* [Work to complete] Could you transcribe all of the data exactly and skip any pictures?
== Segment start ==
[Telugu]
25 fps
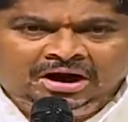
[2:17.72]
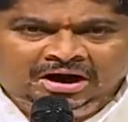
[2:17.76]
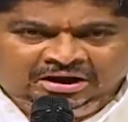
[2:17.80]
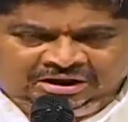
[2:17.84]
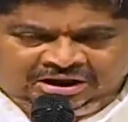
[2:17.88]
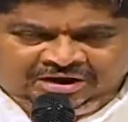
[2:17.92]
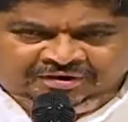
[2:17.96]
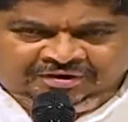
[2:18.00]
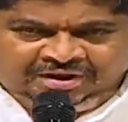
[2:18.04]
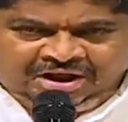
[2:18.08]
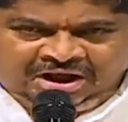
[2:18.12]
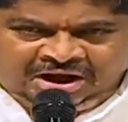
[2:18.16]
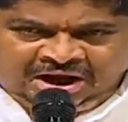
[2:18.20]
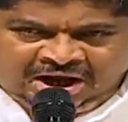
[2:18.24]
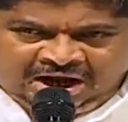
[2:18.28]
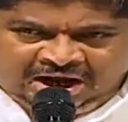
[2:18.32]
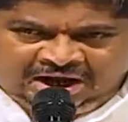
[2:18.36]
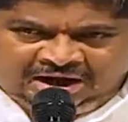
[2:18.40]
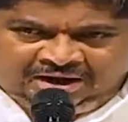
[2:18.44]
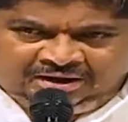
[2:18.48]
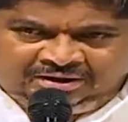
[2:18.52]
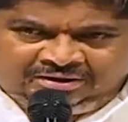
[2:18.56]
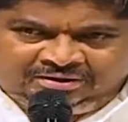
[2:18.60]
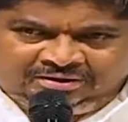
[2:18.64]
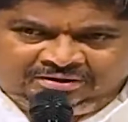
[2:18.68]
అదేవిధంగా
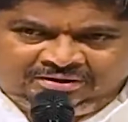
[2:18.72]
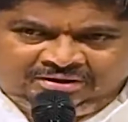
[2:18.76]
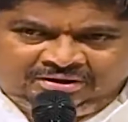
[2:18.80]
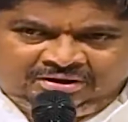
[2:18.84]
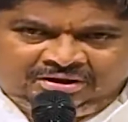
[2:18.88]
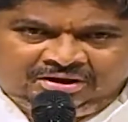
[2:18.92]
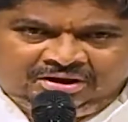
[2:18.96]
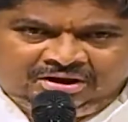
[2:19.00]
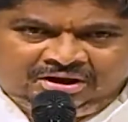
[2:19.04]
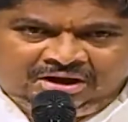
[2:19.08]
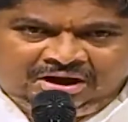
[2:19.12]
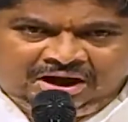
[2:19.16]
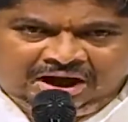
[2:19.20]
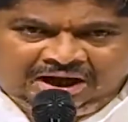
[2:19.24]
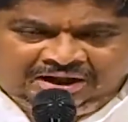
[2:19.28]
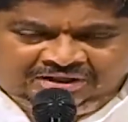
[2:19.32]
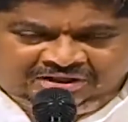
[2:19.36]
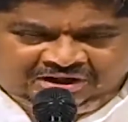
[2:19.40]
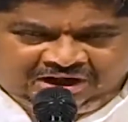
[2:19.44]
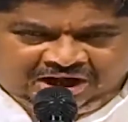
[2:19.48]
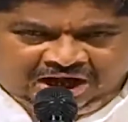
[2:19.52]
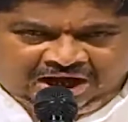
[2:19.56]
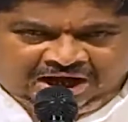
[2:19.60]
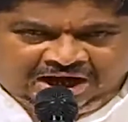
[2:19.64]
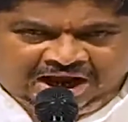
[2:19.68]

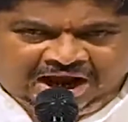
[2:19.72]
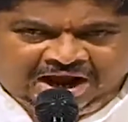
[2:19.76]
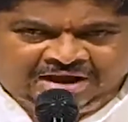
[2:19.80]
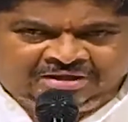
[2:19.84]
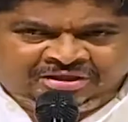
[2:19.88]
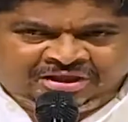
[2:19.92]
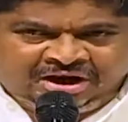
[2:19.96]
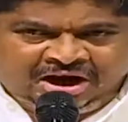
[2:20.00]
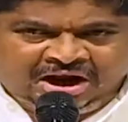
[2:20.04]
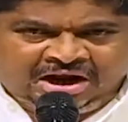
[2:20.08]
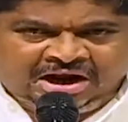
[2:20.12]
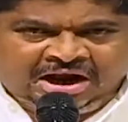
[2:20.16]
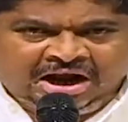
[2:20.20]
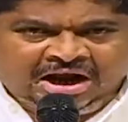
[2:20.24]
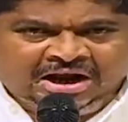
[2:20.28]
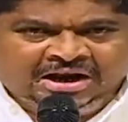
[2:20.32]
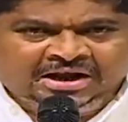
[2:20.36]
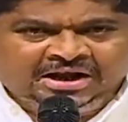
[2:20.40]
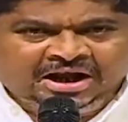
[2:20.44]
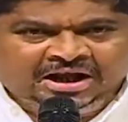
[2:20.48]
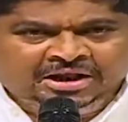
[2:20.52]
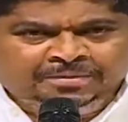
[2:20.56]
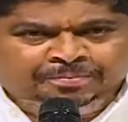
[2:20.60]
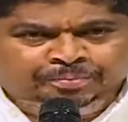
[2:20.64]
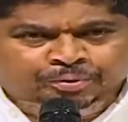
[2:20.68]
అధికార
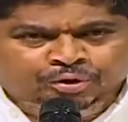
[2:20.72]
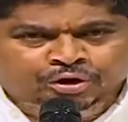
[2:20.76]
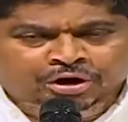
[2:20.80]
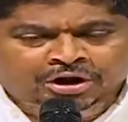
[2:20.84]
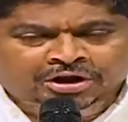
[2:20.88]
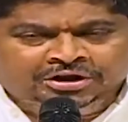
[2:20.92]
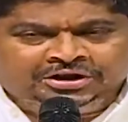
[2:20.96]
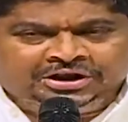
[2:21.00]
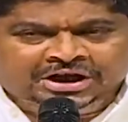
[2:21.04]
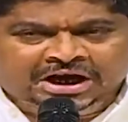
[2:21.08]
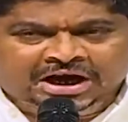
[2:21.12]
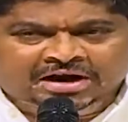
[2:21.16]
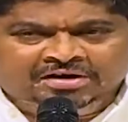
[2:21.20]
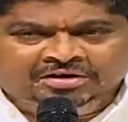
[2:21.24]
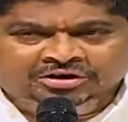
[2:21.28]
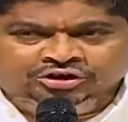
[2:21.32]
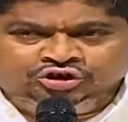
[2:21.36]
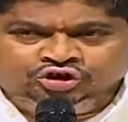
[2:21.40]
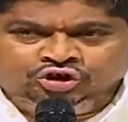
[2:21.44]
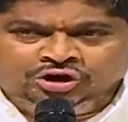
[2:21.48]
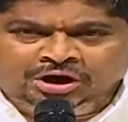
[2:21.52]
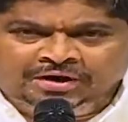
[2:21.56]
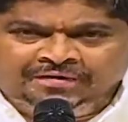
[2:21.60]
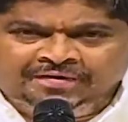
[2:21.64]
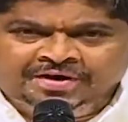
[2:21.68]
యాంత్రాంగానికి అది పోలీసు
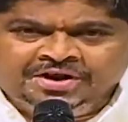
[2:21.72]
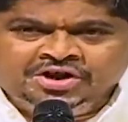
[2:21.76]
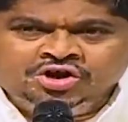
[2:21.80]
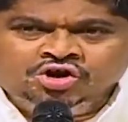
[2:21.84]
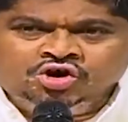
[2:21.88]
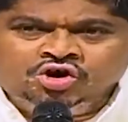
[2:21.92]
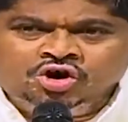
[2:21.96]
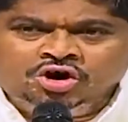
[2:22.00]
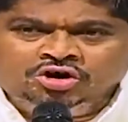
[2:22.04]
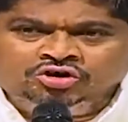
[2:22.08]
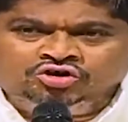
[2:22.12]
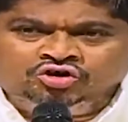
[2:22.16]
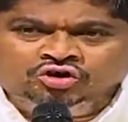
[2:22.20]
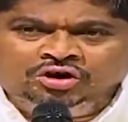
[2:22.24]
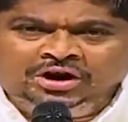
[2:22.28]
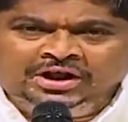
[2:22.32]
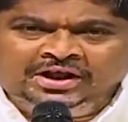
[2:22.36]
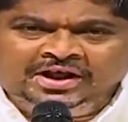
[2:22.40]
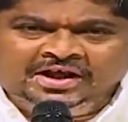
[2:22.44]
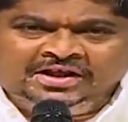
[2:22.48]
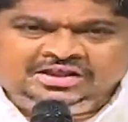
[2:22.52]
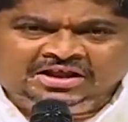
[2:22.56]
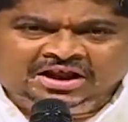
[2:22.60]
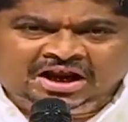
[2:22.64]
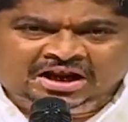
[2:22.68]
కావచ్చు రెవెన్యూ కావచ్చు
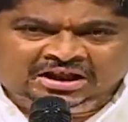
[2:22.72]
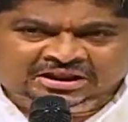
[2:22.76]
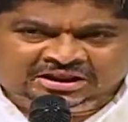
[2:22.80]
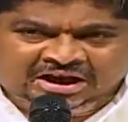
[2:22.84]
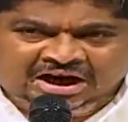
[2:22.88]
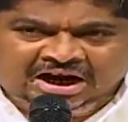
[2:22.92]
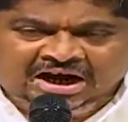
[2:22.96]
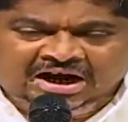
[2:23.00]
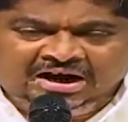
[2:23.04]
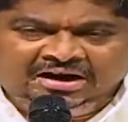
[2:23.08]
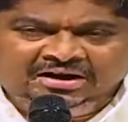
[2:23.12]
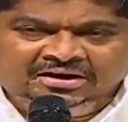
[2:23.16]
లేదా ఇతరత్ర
== Segment end ==
* [Response box]
[Telugu]
25 fps
[2:17.72]
[2:17.76]
[2:17.80]
[2:17.84]
[2:17.88]
[2:17.92]
[2:17.96]
[2:18.00]
[2:18.04]
[2:18.08]
[2:18.12]
[2:18.16]
[2:18.20]
[2:18.24]
[2:18.28]
[2:18.32]
[2:18.36]
[2:18.40]
[2:18.44]
[2:18.48]
[2:18.52]
[2:18.56]
[2:18.60]
[2:18.64]
[2:18.68]
అదేవిధంగా
[2:18.72]
[2:18.76]
[2:18.80]
[2:18.84]
[2:18.88]
[2:18.92]
[2:18.96]
[2:19.00]
[2:19.04]
[2:19.08]
[2:19.12]
[2:19.16]
[2:19.20]
[2:19.24]
[2:19.28]
[2:19.32]
[2:19.36]
[2:19.40]
[2:19.44]
[2:19.48]
[2:19.52]
[2:19.56]
[2:19.60]
[2:19.64]
[2:19.68]

[2:19.72]
[2:19.76]
[2:19.80]
[2:19.84]
[2:19.88]
[2:19.92]
[2:19.96]
[2:20.00]
[2:20.04]
[2:20.08]
[2:20.12]
[2:20.16]
[2:20.20]
[2:20.24]
[2:20.28]
[2:20.32]
[2:20.36]
[2:20.40]
[2:20.44]
[2:20.48]
[2:20.52]
[2:20.56]
[2:20.60]
[2:20.64]
[2:20.68]
అధికార
[2:20.72]
[2:20.76]
[2:20.80]
[2:20.84]
[2:20.88]
[2:20.92]
[2:20.96]
[2:21.00]
[2:21.04]
[2:21.08]
[2:21.12]
[2:21.16]
[2:21.20]
[2:21.24]
[2:21.28]
[2:21.32]
[2:21.36]
[2:21.40]
[2:21.44]
[2:21.48]
[2:21.52]
[2:21.56]
[2:21.60]
[2:21.64]
[2:21.68]
యాంత్రాంగానికి అది పోలీసు
[2:21.72]
[2:21.76]
[2:21.80]
[2:21.84]
[2:21.88]
[2:21.92]
[2:21.96]
[2:22.00]
[2:22.04]
[2:22.08]
[2:22.12]
[2:22.16]
[2:22.20]
[2:22.24]
[2:22.28]
[2:22.32]
[2:22.36]
[2:22.40]
[2:22.44]
[2:22.48]
[2:22.52]
[2:22.56]
[2:22.60]
[2:22.64]
[2:22.68]
కావచ్చు రెవెన్యూ కావచ్చు
[2:22.72]
[2:22.76]
[2:22.80]
[2:22.84]
[2:22.88]
[2:22.92]
[2:22.96]
[2:23.00]
[2:23.04]
[2:23.08]
[2:23.12]
[2:23.16]
లేదా ఇతరత్ర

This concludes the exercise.